L'équipe scientifique a d'abord évalué les différents stresseurs auxquels ces cols blancs étaient exposés dans le cadre de leur travail. Par la suite, à l'aide de bases de données gouvernementales, elle a repéré les cas de maladies coronariennes survenus dans cette cohorte entre 2004 et 2018.
Pendant la période de suivi, 669 cas ont été détectés. Les analyses ont établi que 18% des cas étaient attribuables à la tension au travail et que 3% étaient attribuables au déséquilibre effort-reconnaissance. Enfin, 19,5% des cas étaient attribuables à l'exposition combinée à ces deux stresseurs.
«Nos résultats peuvent être considérés comme pertinents pour une large portion de la main-d'œuvre canadienne, compte tenu de la prévalence élevée des stresseurs psychosociaux au travail dans différents secteurs professionnels», commente Mathilde Lavigne-Robichaud.

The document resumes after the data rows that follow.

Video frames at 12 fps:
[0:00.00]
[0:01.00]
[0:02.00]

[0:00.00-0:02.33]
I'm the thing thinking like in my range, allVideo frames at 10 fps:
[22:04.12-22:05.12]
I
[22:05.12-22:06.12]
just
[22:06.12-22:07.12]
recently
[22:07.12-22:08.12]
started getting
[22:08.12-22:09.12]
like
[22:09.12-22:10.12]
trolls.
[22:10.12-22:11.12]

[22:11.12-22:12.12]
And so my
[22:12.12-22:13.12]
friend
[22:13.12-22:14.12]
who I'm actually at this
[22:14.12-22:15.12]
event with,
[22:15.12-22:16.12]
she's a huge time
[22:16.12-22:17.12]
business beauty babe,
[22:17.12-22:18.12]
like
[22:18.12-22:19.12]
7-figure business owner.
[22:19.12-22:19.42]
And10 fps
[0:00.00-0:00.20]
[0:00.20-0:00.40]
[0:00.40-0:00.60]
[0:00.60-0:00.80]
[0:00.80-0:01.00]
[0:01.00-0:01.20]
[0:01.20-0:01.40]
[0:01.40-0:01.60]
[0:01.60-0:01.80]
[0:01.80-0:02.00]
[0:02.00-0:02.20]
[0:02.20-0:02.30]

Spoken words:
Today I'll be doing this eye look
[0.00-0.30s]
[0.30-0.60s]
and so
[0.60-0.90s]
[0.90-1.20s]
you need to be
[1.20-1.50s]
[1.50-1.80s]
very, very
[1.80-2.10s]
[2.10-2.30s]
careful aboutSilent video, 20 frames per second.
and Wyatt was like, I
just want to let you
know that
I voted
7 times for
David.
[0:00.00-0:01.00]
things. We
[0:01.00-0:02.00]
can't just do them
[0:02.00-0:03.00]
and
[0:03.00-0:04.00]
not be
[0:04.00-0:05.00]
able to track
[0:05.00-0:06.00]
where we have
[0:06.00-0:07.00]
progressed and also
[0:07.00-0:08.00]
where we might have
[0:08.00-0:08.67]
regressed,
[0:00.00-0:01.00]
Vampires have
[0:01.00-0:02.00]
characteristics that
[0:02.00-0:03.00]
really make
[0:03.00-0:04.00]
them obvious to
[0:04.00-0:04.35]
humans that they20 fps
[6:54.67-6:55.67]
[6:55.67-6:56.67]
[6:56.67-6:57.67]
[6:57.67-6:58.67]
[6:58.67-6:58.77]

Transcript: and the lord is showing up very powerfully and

Selon la chercheuse, l'hypothèse la plus vraisemblable pour expliquer ces résultats est que l'exposition chronique à ces stresseurs psychosociaux au travail activerait des mécanismes physiologiques favorisant la formation de plaques à l'intérieur des artères coronariennes, obstruant ainsi la circulation sanguine. L'effet de ces stresseurs se combinerait à celui d'autres facteurs de risque reconnus des maladies coronariennes tels que l'hypertension artérielle.
«Les stresseurs psychosociaux au travail sont, heureusement, des facteurs de risques modifiables. Notre équipe a déjà montré que des interventions organisationnelles comme une réduction de la demande psychologique, une plus grande participation des employés à la prise de décision ou une plus grande offre d'occasions de développement professionnel parvenaient à diminuer ces stresseurs psychosociaux et à produire des effets bénéfiques sur la tension artérielle et sur l'hypertension.»
La Loi 27, qui modernise le régime de santé et de sécurité du travail, vient d'entrer en vigueur au Québec. En vertu de cette loi, les employeurs doivent prévenir et gérer les risques psychosociaux au travail.
«Nos résultats rappellent que les stresseurs psychosociaux au travail ne sont pas anodins. Ils peuvent avoir des conséquences graves sur la santé du cœur. Environ un cas de maladie coronarienne sur cinq pourrait être évité si ces facteurs étaient mieux prévenus en milieu de travail. Il est essentiel d'outiller les organisations pour repérer, comprendre et réduire ces stresseurs, afin de protéger durablement la santé des travailleuses et des travailleurs», conclut la chercheuse.
L'étude parue dans JACC: Advances est signée par 19 chercheurs, dont 13 sont de l'Université Laval et du Centre de recherche du CHU de Québec-Université Laval. Elle est tirée des travaux de doctorat que Mathilde Lavigne-Robichaud a réalisés sous la supervision de Xavier Trudel et de Chantal Brisson.